A future research agenda
Engagement with alternative discourses of leadership (Mabey and Morrell, 2011) and
considering the centrality of processes of construal and construction shows the complex
relationships between crisis, authority and leadership. Should we move away from
individual models of leadership to the joint, distributed and enacted leadership of the
interpretive discourse, the discursively accomplished, temporary and fragile leadership of
the dialogic discourse and the socially, historically and politically mediated leadership of
the critical discourse, it becomes apparent how leaders are themselves constructed
through their construction of crisis, as their narratives and performances interact with
contending accounts of followers, other members of ‘elite groups’ (Kerr and Robinson,
2011, Riaz et al., 2011), researchers (Hargie et al., 2010) and further stakeholders (Riaz et
al., 2011).
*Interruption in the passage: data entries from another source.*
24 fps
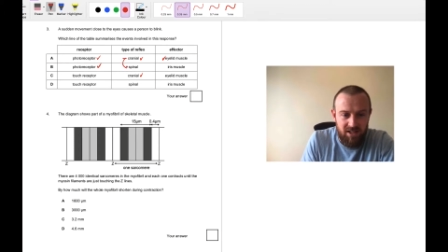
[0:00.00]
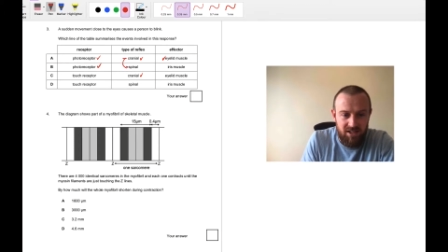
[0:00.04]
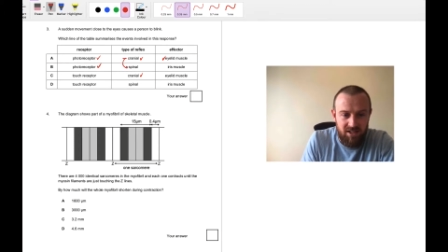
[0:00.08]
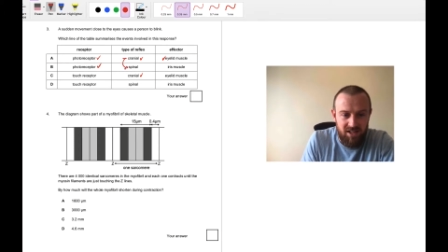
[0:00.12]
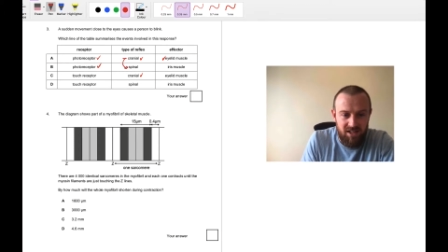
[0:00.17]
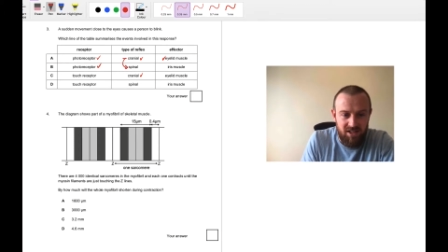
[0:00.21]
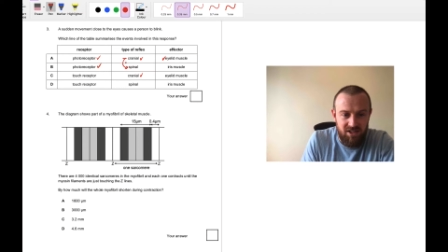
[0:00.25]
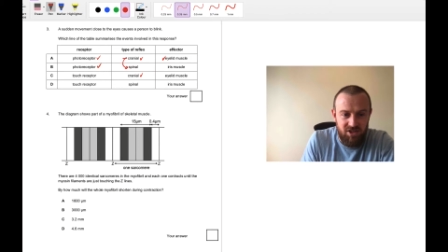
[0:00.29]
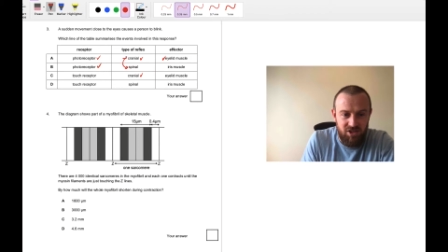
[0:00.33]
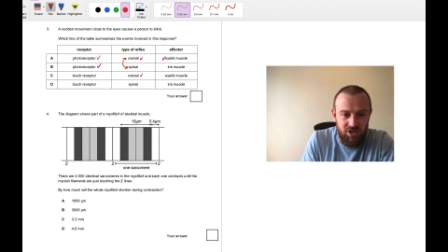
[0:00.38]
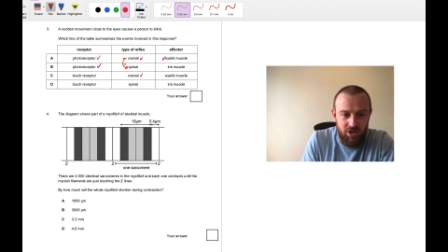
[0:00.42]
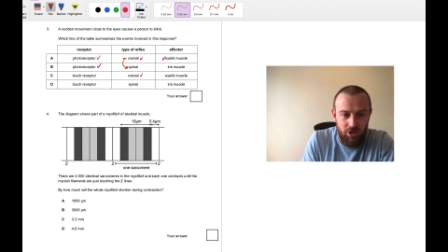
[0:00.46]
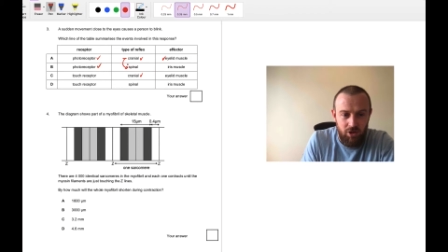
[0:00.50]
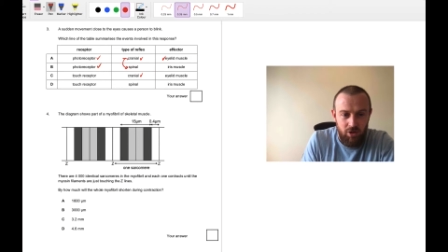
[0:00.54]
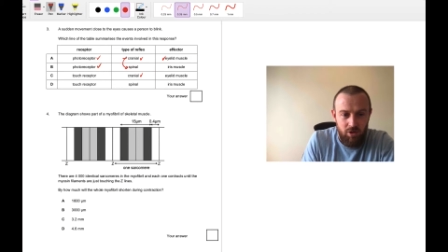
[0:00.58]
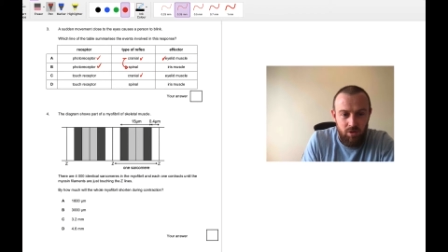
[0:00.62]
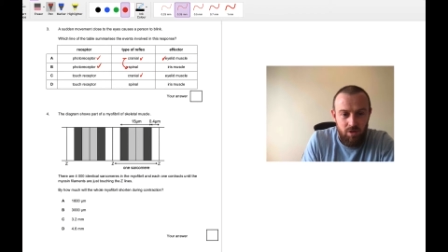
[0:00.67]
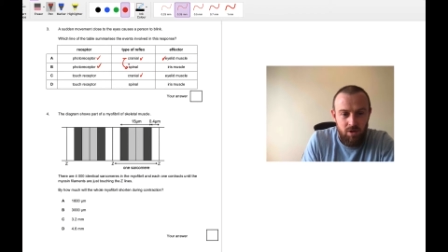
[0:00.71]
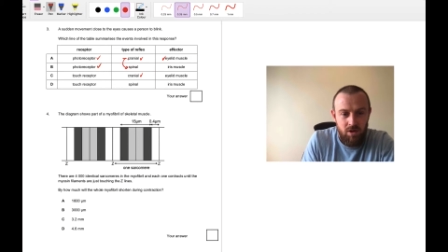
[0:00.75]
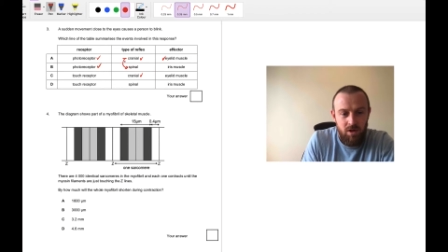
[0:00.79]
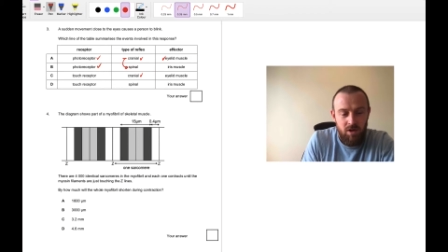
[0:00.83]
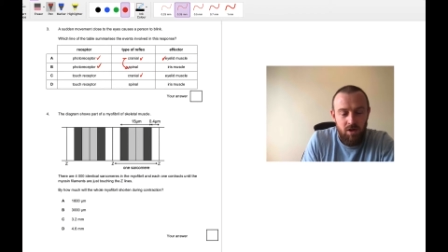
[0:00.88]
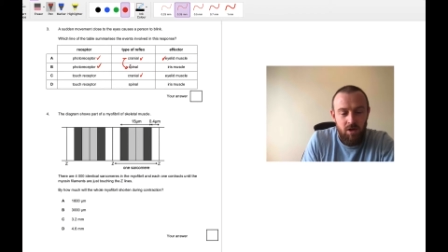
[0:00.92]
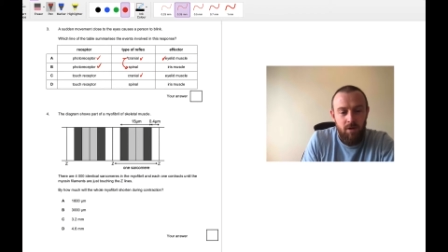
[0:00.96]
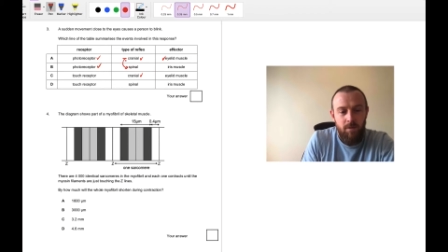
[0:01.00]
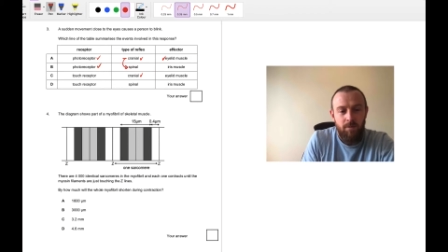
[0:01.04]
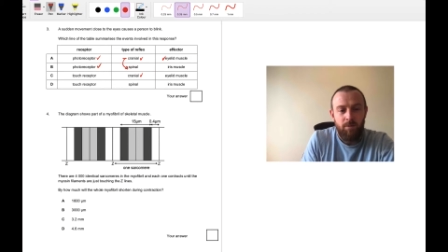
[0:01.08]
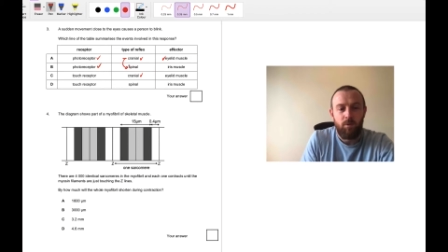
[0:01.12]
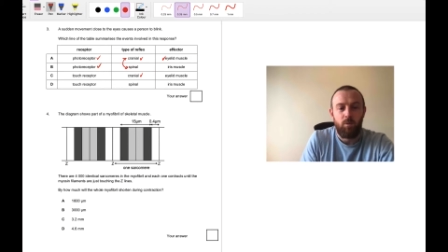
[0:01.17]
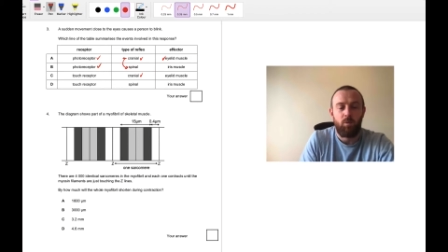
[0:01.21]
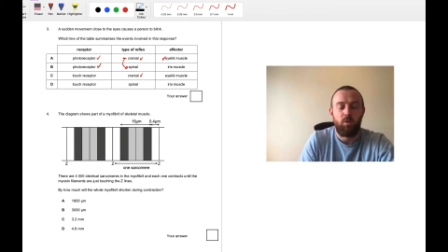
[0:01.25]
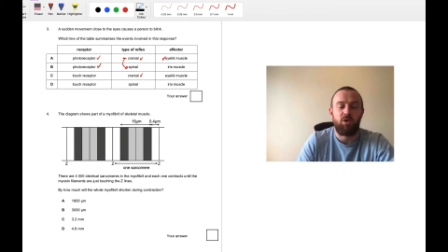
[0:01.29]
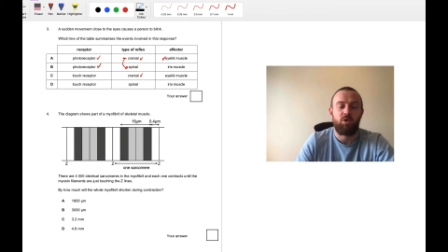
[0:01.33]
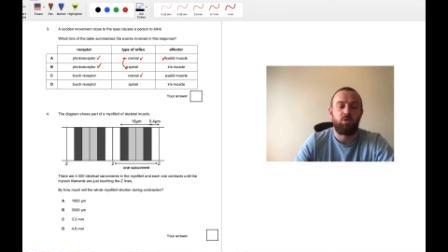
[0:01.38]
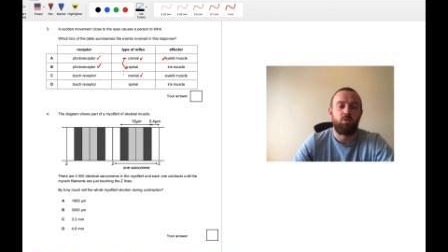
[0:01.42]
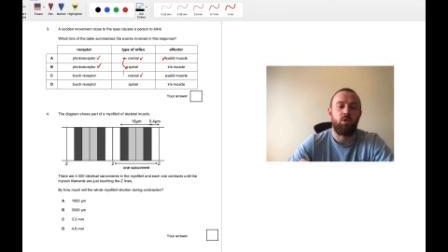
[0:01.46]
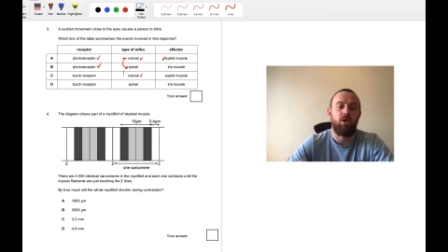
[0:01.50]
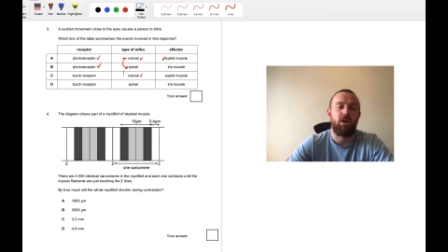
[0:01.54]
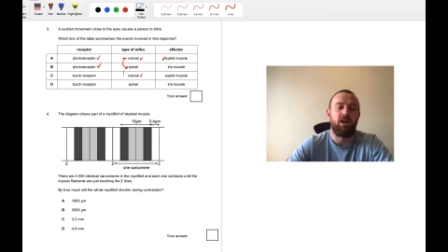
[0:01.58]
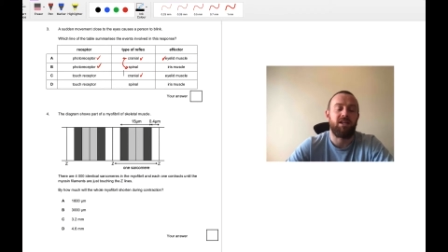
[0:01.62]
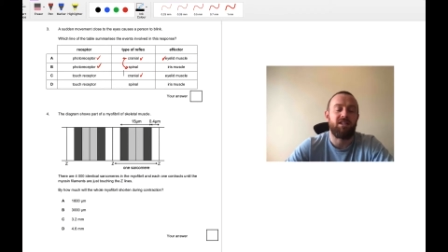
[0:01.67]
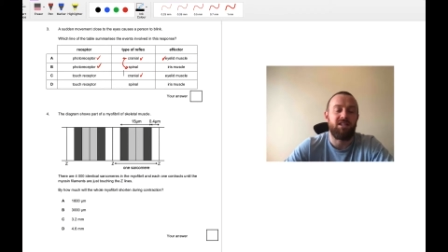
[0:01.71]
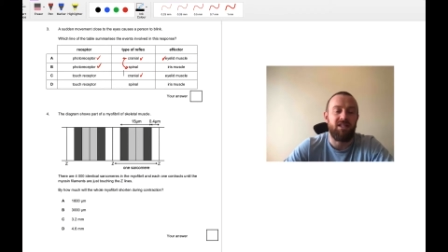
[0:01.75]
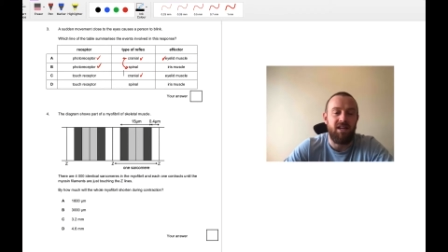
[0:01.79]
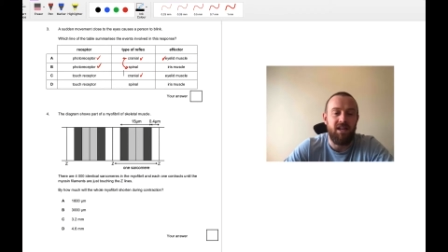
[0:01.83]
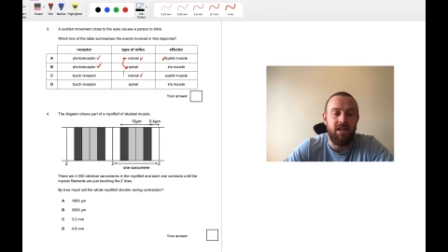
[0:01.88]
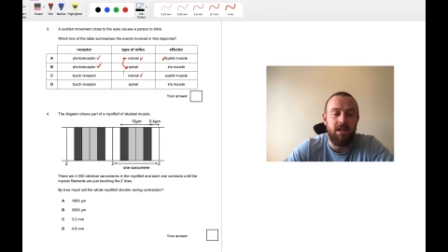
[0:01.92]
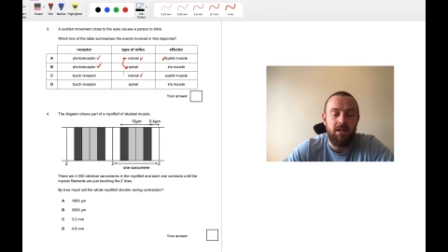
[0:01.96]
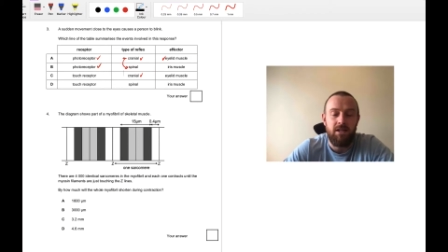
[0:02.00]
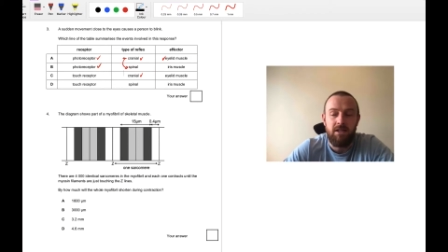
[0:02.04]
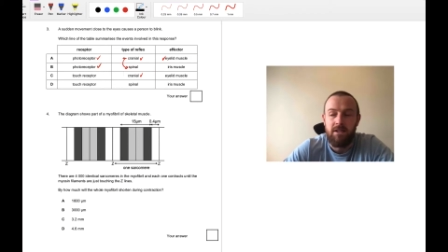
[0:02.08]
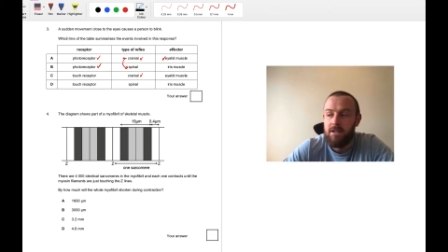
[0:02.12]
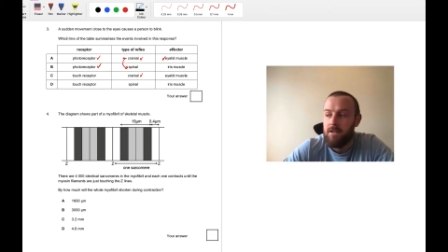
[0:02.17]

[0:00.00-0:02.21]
these two. Which one is it?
These ante-narratives of crises, leadership and authority allow for unexpected
‘twists’ to occur. They can move the locus of crises in ways that leave audiences startled
and bemused (Morgan et al., 2011) and can, even, account for failure while maintaining
faith in the system (Whittle and Mueller, 2012). As Mabey and Morrell (2011) note, within
such spaces leaders are able to influence developments by co-constructing accounts of the
crisis that legitimate a certain form of authority. Of course, self-representation in the
construction of crisis will have implications for self-representation in other contexts
(Tourish and Hargie, 2012). In this light, the fluidity and vulnerability of leadership in its
becoming is revealed, and further research on these processes is warranted. Leadership
and authority emerge as relational phenomena that take their form through continuous
and tense interaction between individuals, groups, organisations and institutions. Crises,
as a locus for potential research, open up spaces where the taken-for-grantedness of
established forms of leadership and authority is revealed and scrutinised and become the
sites where the alternative present becomes accessible, by reflecting on the past and
imagining a future. Whether these new forms of order are imaginatively identified and
adequately explored remains an open question – the contribution of past leadership
towards this direction remains a more contentious one (Boin and 't Hart, 2003, Zahariadis,
2013), justifying further investigation into resistance leadership or other emergent
phenomena of leadership, and/ or re-orientations by those in positions of authority.